No início de setembro, a marca anunciou que abriria suas primeiras lojas físicas por meio de dois pop-ups em Nova York e Los Angeles. Hoka disse que a abertura de lojas é "um próximo passo importante para fins de vendas e branding", observando que as vendas líquidas da marca cresceram 95% para US$ 213,1 milhões no primeiro trimestre.

Comprometer-se com um mix maior de DTC permite que as marcas conheçam melhor seus clientes e, no caso da Hoka, a abertura de lojas pode ajudar ainda mais ao obter informações mais granulares, disse Fernandez. "Qualquer calçado, vestuário, atletismo - está tendendo nessa direção."

E, de fato, a Decker's também está promovendo um modelo DTC com suas outras marcas, esperando que 50% da receita total seja DTC ao longo do tempo.

"Este trimestre representa mais progresso em direção às nossas estratégias de longo prazo, que incluem acelerar a adoção global da marca Hoka pelos consumidores, para aumentar a receita da marca para US$ 1 bilhão e além, construindo a Ugg como uma marca de estilo de vida global durante todo o ano por meio de uma oferta de produtos diversificada. e executando uma abordagem digital-first, priorizando a aquisição online direta ao consumidor e trabalhando para um negócio direto que representará 50% da receita total da empresa ao longo do tempo", disse Powers, de acordo com uma transcrição do Seeking Alpha.

Fique em casa

O sonho DTC não é para todos.

Apesar do hype em torno do DTC, o atacado ainda é parte integrante dos negócios de muitas marcas. A Coresight Research previu no início deste ano que as marcas continuariam a depender de um modelo híbrido de DTC e atacado pelos próximos três anos enquanto cresciam o DTC.

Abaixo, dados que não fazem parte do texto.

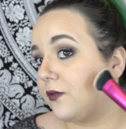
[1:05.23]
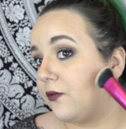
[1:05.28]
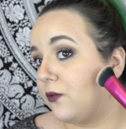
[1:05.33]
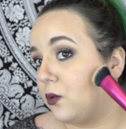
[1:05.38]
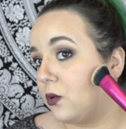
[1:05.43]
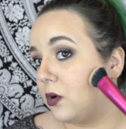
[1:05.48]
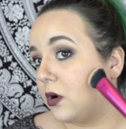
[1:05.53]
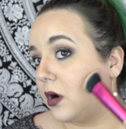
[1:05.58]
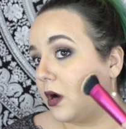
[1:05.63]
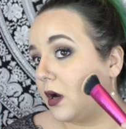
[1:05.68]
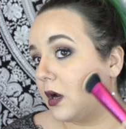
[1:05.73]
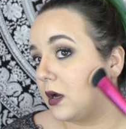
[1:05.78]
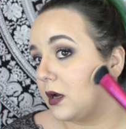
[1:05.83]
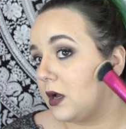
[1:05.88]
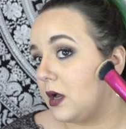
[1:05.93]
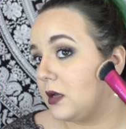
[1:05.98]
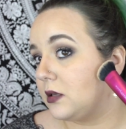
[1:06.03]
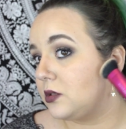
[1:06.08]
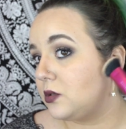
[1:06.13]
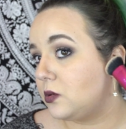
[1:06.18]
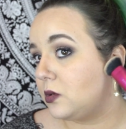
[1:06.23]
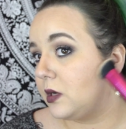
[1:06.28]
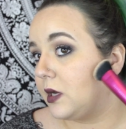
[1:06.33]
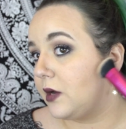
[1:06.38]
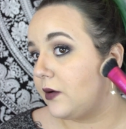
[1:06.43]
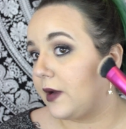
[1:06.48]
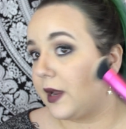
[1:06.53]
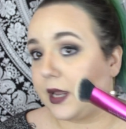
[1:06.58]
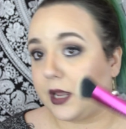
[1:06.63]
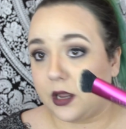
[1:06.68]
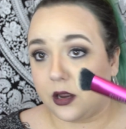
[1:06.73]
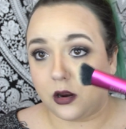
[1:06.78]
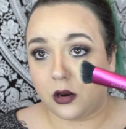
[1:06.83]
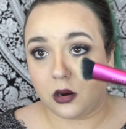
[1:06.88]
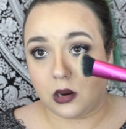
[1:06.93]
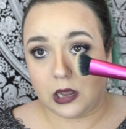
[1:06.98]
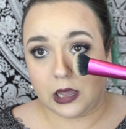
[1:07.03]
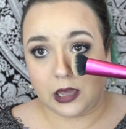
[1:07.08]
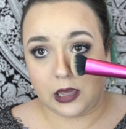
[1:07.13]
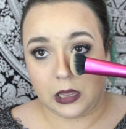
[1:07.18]
for contouring right
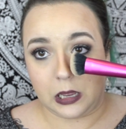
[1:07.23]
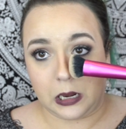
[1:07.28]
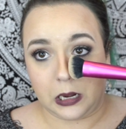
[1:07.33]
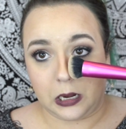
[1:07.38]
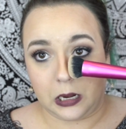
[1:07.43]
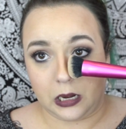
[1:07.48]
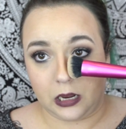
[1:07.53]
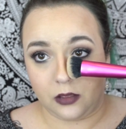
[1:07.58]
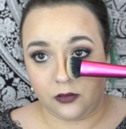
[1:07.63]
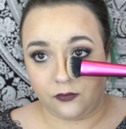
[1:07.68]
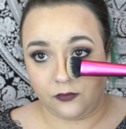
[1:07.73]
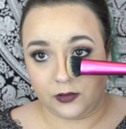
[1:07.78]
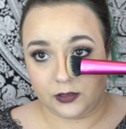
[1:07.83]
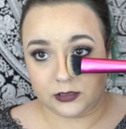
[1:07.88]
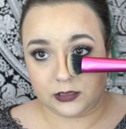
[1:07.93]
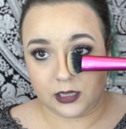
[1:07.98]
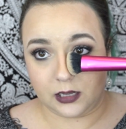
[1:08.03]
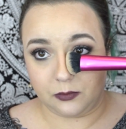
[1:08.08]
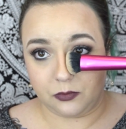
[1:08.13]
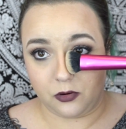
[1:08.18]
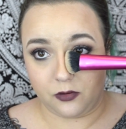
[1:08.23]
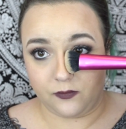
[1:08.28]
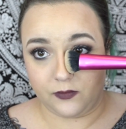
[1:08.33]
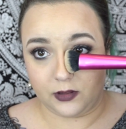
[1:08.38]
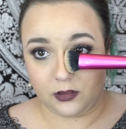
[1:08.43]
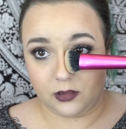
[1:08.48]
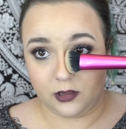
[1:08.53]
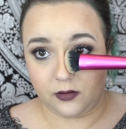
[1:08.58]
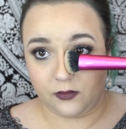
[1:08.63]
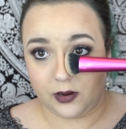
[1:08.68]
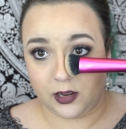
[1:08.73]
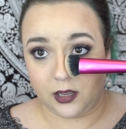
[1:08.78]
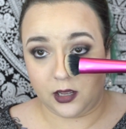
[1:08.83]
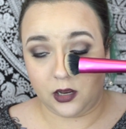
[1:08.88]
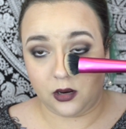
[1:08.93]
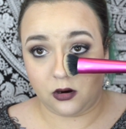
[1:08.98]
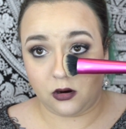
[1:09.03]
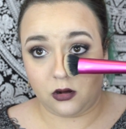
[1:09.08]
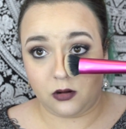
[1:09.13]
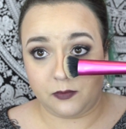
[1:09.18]
here, and it fits like perfectly right
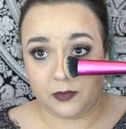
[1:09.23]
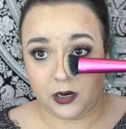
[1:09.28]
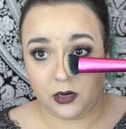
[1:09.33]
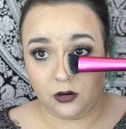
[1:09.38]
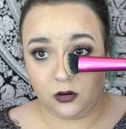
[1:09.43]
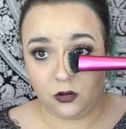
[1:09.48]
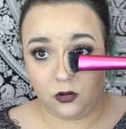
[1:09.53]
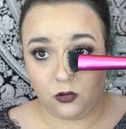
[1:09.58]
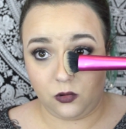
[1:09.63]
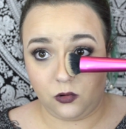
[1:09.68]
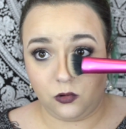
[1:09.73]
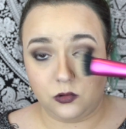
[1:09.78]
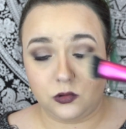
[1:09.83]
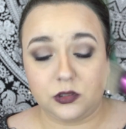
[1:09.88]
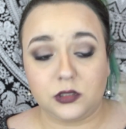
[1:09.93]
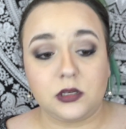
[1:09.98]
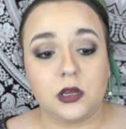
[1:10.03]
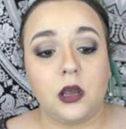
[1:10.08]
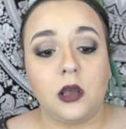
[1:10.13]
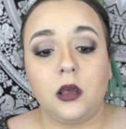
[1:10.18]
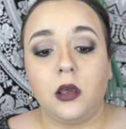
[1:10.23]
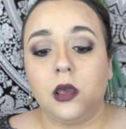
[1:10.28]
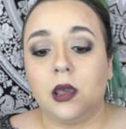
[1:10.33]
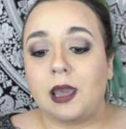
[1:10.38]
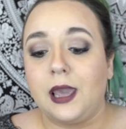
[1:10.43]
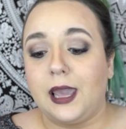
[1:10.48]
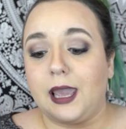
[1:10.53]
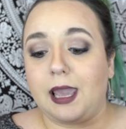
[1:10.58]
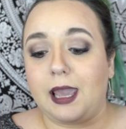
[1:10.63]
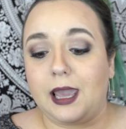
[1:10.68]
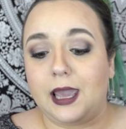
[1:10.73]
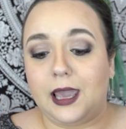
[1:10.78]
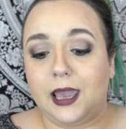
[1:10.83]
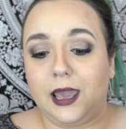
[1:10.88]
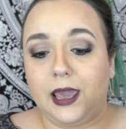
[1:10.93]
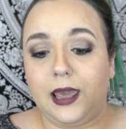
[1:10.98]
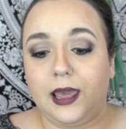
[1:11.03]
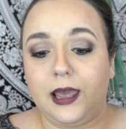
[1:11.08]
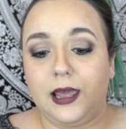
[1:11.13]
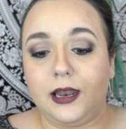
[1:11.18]
here on my nose.
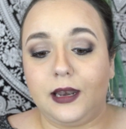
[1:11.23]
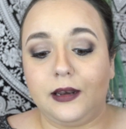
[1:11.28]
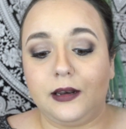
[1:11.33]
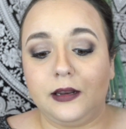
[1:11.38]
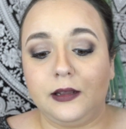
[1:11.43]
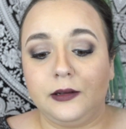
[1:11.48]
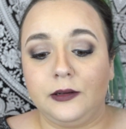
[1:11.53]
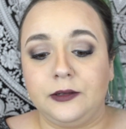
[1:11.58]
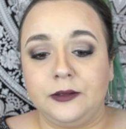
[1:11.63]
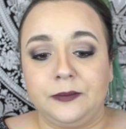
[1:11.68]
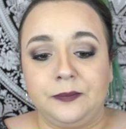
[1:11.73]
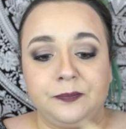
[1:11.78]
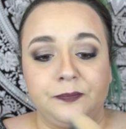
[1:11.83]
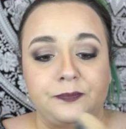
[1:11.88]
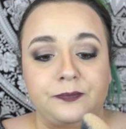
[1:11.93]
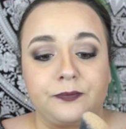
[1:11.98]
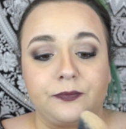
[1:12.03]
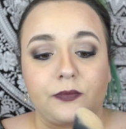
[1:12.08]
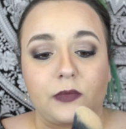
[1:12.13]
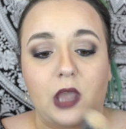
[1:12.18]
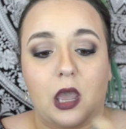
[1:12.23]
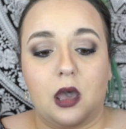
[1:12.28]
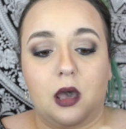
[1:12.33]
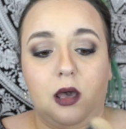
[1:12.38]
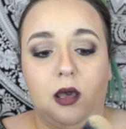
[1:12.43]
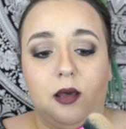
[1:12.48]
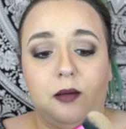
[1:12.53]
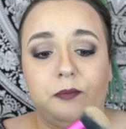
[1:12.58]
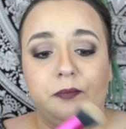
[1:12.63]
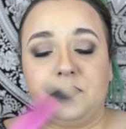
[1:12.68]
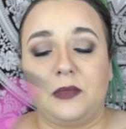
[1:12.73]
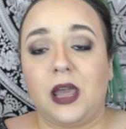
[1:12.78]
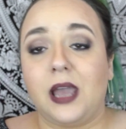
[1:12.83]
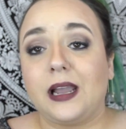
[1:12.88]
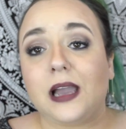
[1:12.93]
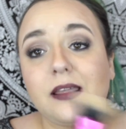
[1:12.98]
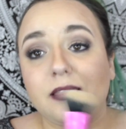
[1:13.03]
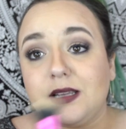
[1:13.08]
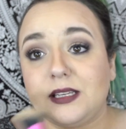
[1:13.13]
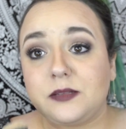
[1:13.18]
And I
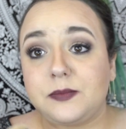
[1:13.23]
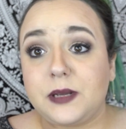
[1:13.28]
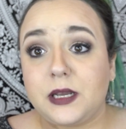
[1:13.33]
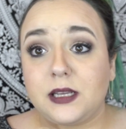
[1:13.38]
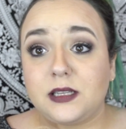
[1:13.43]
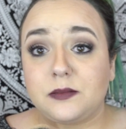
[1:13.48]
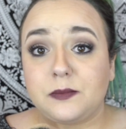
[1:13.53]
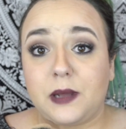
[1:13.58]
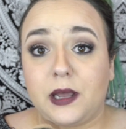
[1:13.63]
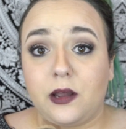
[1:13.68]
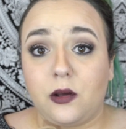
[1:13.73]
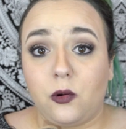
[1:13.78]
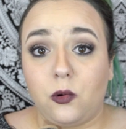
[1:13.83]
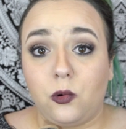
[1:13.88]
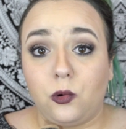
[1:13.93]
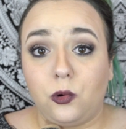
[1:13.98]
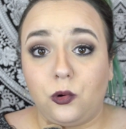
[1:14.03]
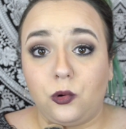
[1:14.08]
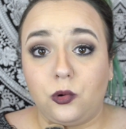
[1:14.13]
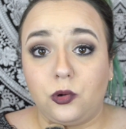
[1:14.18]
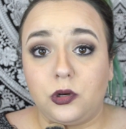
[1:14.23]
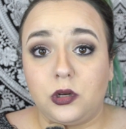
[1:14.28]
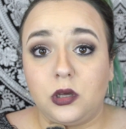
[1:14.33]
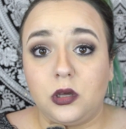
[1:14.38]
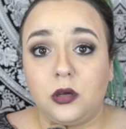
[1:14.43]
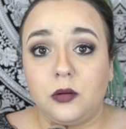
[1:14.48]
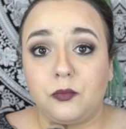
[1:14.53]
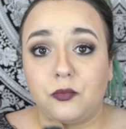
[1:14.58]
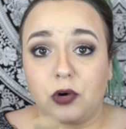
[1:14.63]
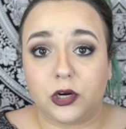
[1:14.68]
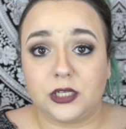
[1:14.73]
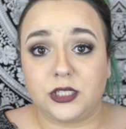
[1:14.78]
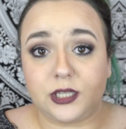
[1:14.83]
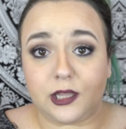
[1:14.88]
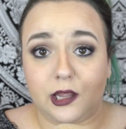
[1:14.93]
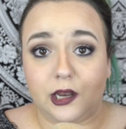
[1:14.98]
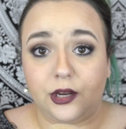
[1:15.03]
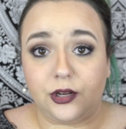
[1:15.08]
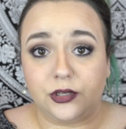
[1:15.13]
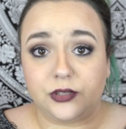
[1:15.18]
got this because my old brush
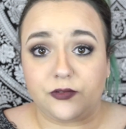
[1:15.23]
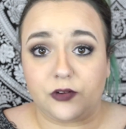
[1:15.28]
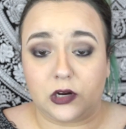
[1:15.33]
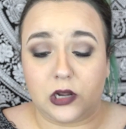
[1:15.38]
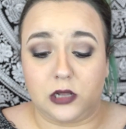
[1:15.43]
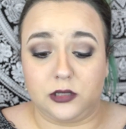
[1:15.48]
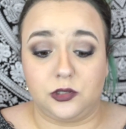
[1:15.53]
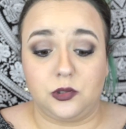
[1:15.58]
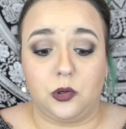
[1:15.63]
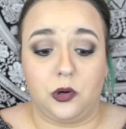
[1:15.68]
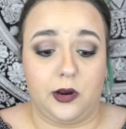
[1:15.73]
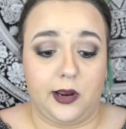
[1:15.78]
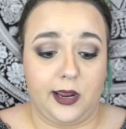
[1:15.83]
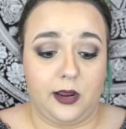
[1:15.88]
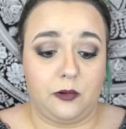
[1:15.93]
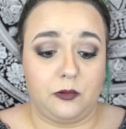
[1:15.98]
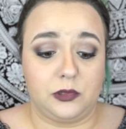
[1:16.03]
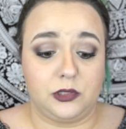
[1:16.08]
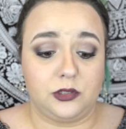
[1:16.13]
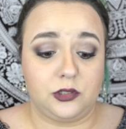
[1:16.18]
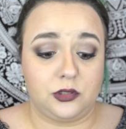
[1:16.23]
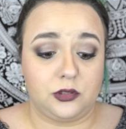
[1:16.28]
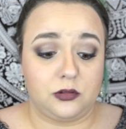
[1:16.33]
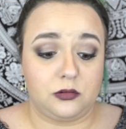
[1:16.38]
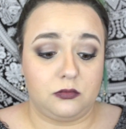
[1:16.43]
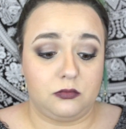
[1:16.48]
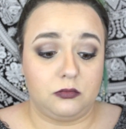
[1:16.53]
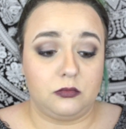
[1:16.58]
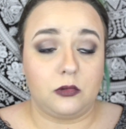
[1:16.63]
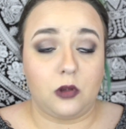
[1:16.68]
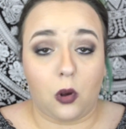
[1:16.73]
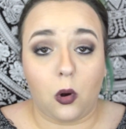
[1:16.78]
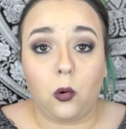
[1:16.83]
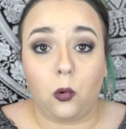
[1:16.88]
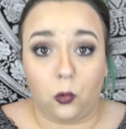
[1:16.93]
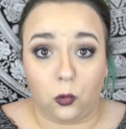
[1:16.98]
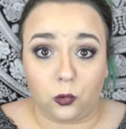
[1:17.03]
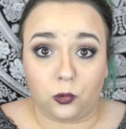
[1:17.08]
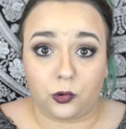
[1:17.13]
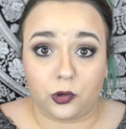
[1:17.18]
that I used for contouring was
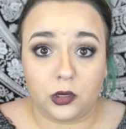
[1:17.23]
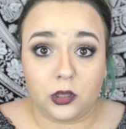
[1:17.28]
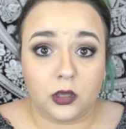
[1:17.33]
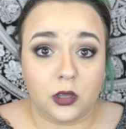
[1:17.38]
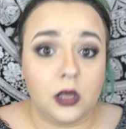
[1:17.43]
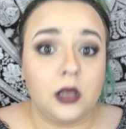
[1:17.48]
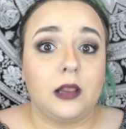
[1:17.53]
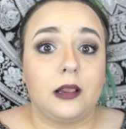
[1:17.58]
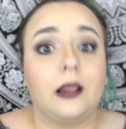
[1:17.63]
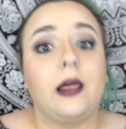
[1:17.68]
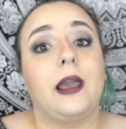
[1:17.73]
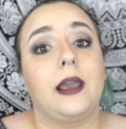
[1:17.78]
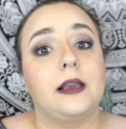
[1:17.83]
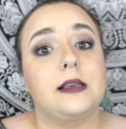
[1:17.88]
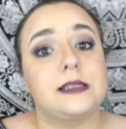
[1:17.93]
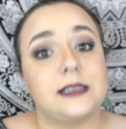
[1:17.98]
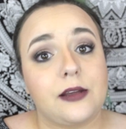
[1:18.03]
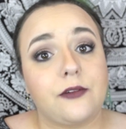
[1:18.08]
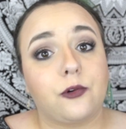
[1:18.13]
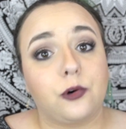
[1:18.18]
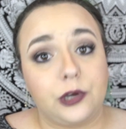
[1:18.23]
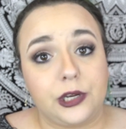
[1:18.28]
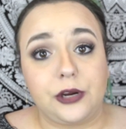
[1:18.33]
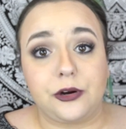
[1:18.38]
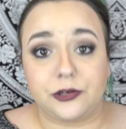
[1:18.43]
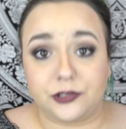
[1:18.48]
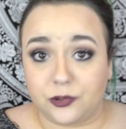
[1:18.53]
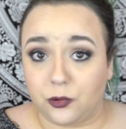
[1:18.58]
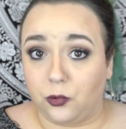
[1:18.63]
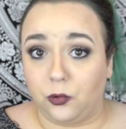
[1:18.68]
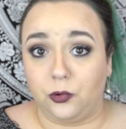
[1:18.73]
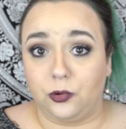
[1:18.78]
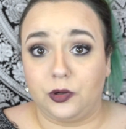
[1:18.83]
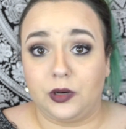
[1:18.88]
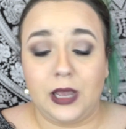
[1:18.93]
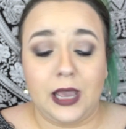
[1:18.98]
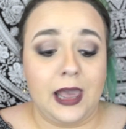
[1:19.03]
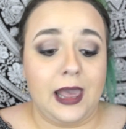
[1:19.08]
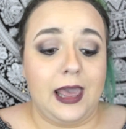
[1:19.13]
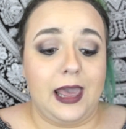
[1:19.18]
old, like several years old,
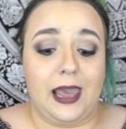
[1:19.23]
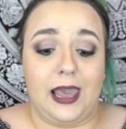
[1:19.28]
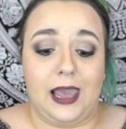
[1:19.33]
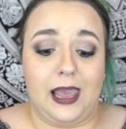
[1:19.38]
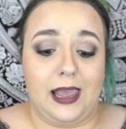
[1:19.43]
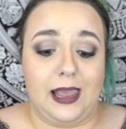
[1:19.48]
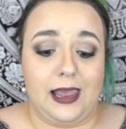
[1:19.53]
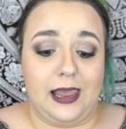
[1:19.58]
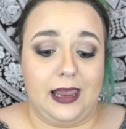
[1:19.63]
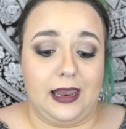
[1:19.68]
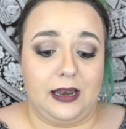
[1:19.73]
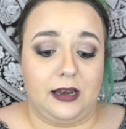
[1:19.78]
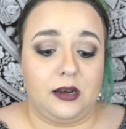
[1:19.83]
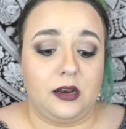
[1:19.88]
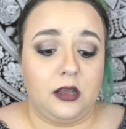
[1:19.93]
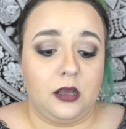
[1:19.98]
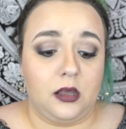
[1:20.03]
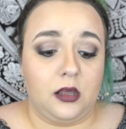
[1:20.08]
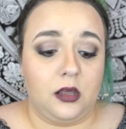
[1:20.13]
and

A importância de ambos os canais é mostrada praticamente todos os dias no varejo. As marcas digitais estão cada vez mais formando parcerias de atacado para expandir seu alcance e, da mesma forma, as marcas tradicionalmente atacadistas estão experimentando vender diretamente aos consumidores.

"Acho que eles vão atrás de onde quer que consigam os dólares, honestamente", disse Feldman. "Eles não estão tentando empurrar o DTC se isso significar impactar o crescimento em seu canal de atacado... Eles simplesmente não pensam assim. Eles levarão as vendas onde puderem e gostariam da base direta ao consumidor ser mais alto, mas se não for, eles podem viver com isso porque estão apenas vendendo em outros pontos de venda."

E a realidade para algumas marcas é que vender direto ao consumidor não faz sentido. Fontes apontaram para as marcas de alimentos e cuidados pessoais CPG como uma venda difícil para a DTC. Commodities básicas e produtos de preço mais baixo são mais difíceis de vender on-line de forma lucrativa, e os consumidores geralmente as compram em uma loja maior, como um supermercado ou um comerciante de massa.

Mesmo uma categoria como acessórios é difícil de vender sozinha, de acordo com Gandhi.

"Depende realmente de quem é seu cliente e de como seu negócio é orientado para dizer até que ponto eles vão se tornar DTC", disse Gandhi. "Para uma marca de acessórios, acho que nunca haverá um grande impulso e nunca haverá DTC por causa da natureza de como um consumidor compra acessórios. Eles sempre compram quando compram roupas, então provavelmente confiarão mais em atacado."

É um lembrete, em uma indústria que gerou muita empolgação com Warby Parker e Casper, que vender DTC tem seus limites. E nem toda marca é feita para isso.